Yang mengkhawatirkan, harapan terhadap ketersediaan lapangan kerja dan kegiatan usaha ke depan ikut menurun. Indeks Ekspektasi Ketersediaan Lapangan Kerja (IEKLK) melemah ke 123,5 dari sebelumnya 125,9. Sementara Indeks Ekspektasi Kegiatan Usaha (IEKU) turun ke 128,5 dari 132,2.

Stimulus

Kondisi ekonomi yang menurun membuat pemerintah mengambil langkah memberikan stimulus untuk menggerakkan perekonomian, terutama konsumsi masyarakat.
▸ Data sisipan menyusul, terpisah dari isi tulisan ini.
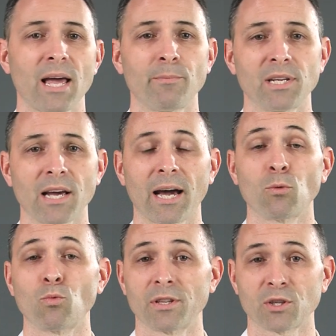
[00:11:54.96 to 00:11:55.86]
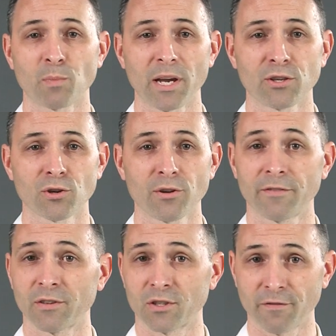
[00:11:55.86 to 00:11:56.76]
MDI with the spacer,
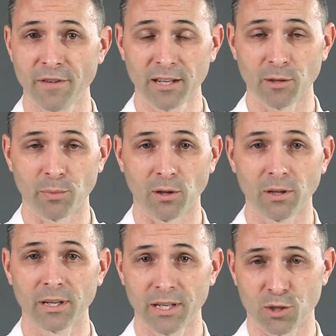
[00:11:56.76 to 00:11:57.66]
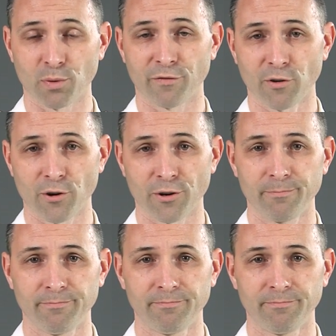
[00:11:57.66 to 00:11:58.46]
if it's available, is preferred.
Memasuki musim libur sekolah dan tahun ajaran baru, pemerintah meluncurkan serangkaian stimulus, antara lain:

– Diskon transportasi: Kereta 30%, Pesawat PPN DTP 6%, Laut 50%.
– Diskon tarif tol 20% untuk sekitar 110 juta pengguna selama libur sekolah.
– Bantuan sosial dan pangan: Kartu Sembako Rp200.000 per bulan (Juni–Juli 2025), serta beras 10 kg untuk 18,3 juta KPM.
– Bantuan Subsidi Upah (BSU): Rp150.000 per bulan (Juni–Juli 2025) untuk 17 juta pekerja dan 3,4 juta guru honorer.
– Diskon iuran Jaminan Kecelakaan Kerja (JKK) 50% untuk sektor padat karya (Agustus 2025 – Januari 2026).

CORE Indonesia menilai bahwa stimulus jangka pendek sangat diperlukan untuk memacu kembali aktivitas ekonomi, namun keberhasilan kebijakan tersebut sangat bergantung pada apakah kebijakan itu tepat sasaran dan efektif dalam meningkatkan pertumbuhan yang semakin tertekan.
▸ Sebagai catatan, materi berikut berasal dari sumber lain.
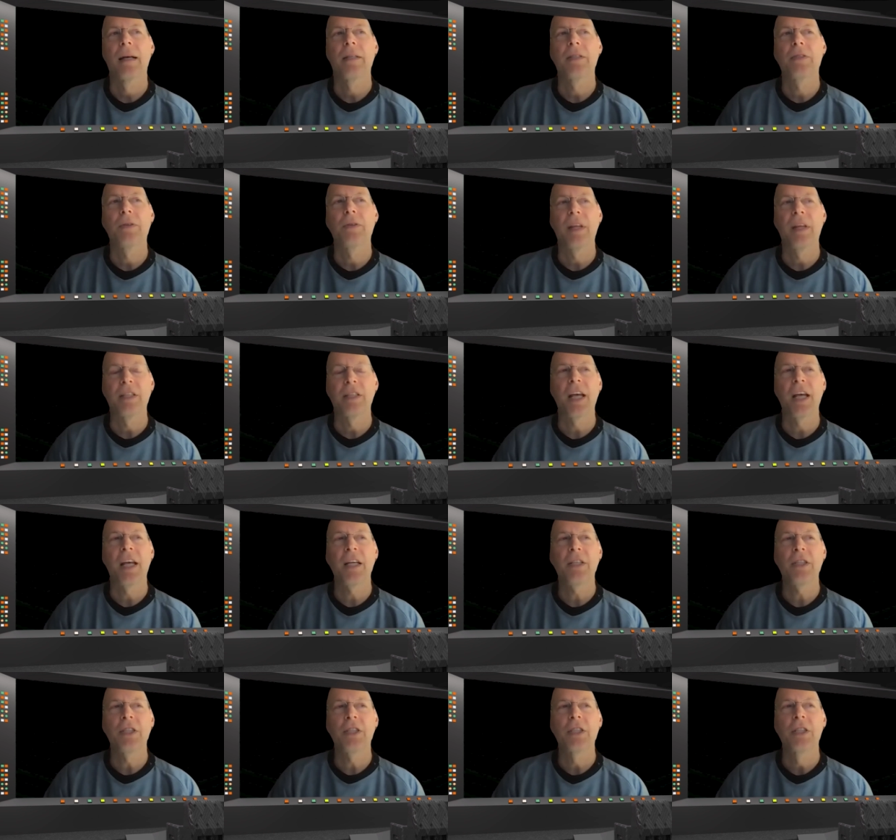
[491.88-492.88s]
Do they
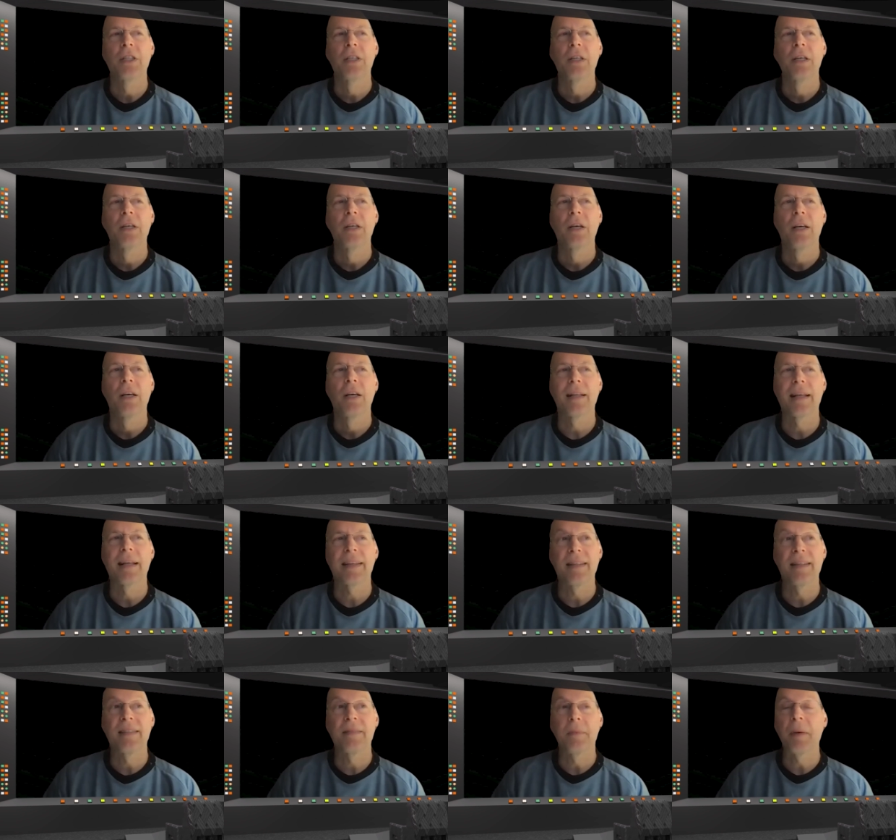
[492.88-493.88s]
change? Like
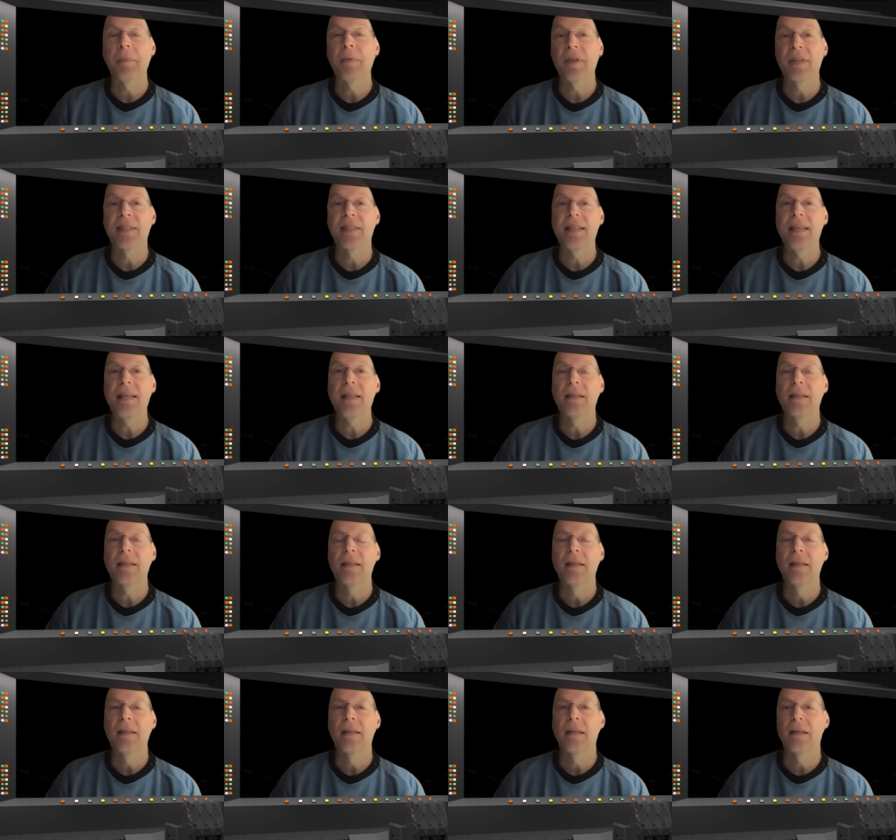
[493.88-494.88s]
this? Remember the seat,
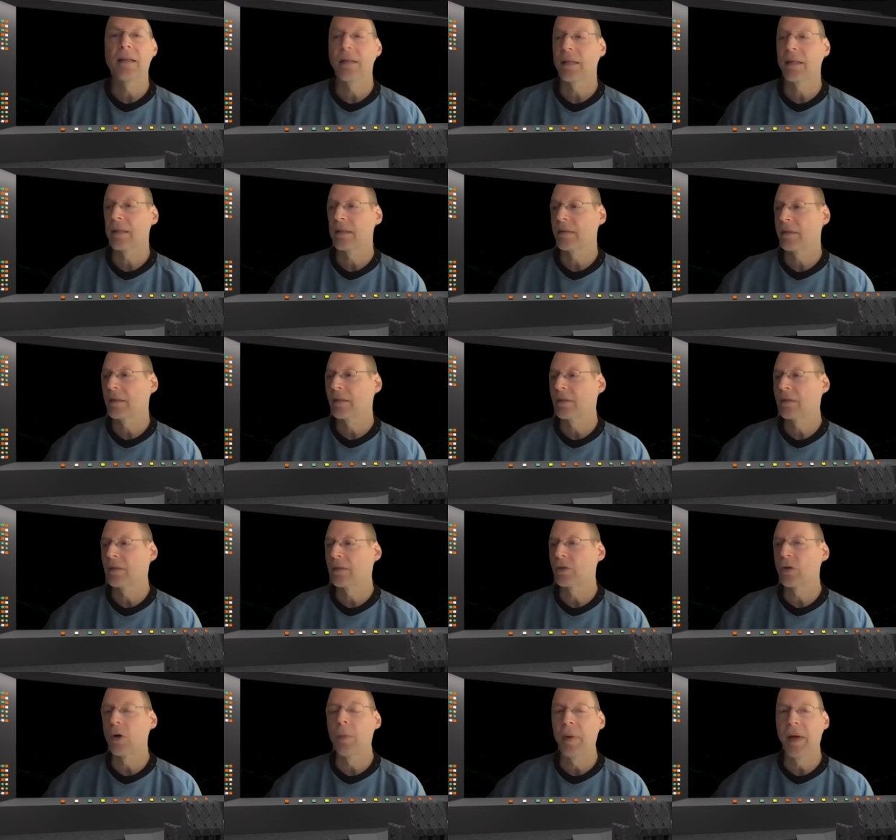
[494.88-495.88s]
the
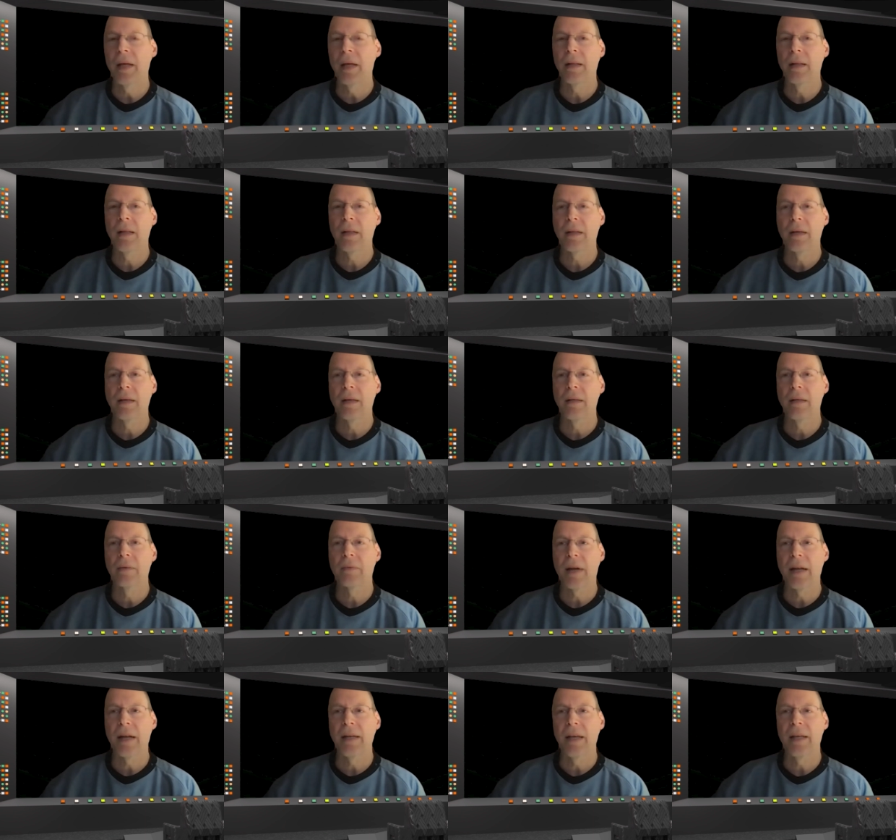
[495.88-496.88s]
control panel, the
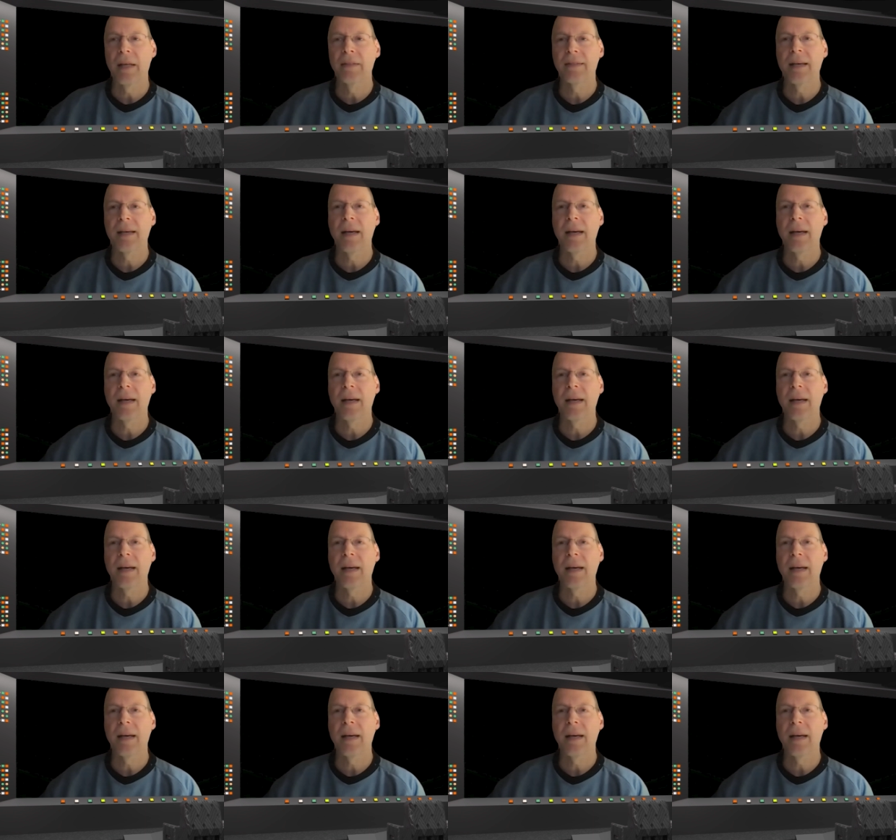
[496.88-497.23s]
right-hand side.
Melihat situasi ekonomi yang lesu, tidak mengherankan jika lembaga internasional seperti Bank Dunia memproyeksikan pertumbuhan ekonomi Indonesia pada 2025 hanya 4,7%.

Prediksi ini sejalan dengan perkiraan CORE Indonesia pada April lalu, yang menempatkan proyeksi pertumbuhan di kisaran 4,6%–4,8%.

“Tentu saja, angka ini masih bisa berubah, tergantung bagaimana kebijakan pemerintah mampu mendorong pemulihan di sisa tahun,” bunyi laporan CORE Insight.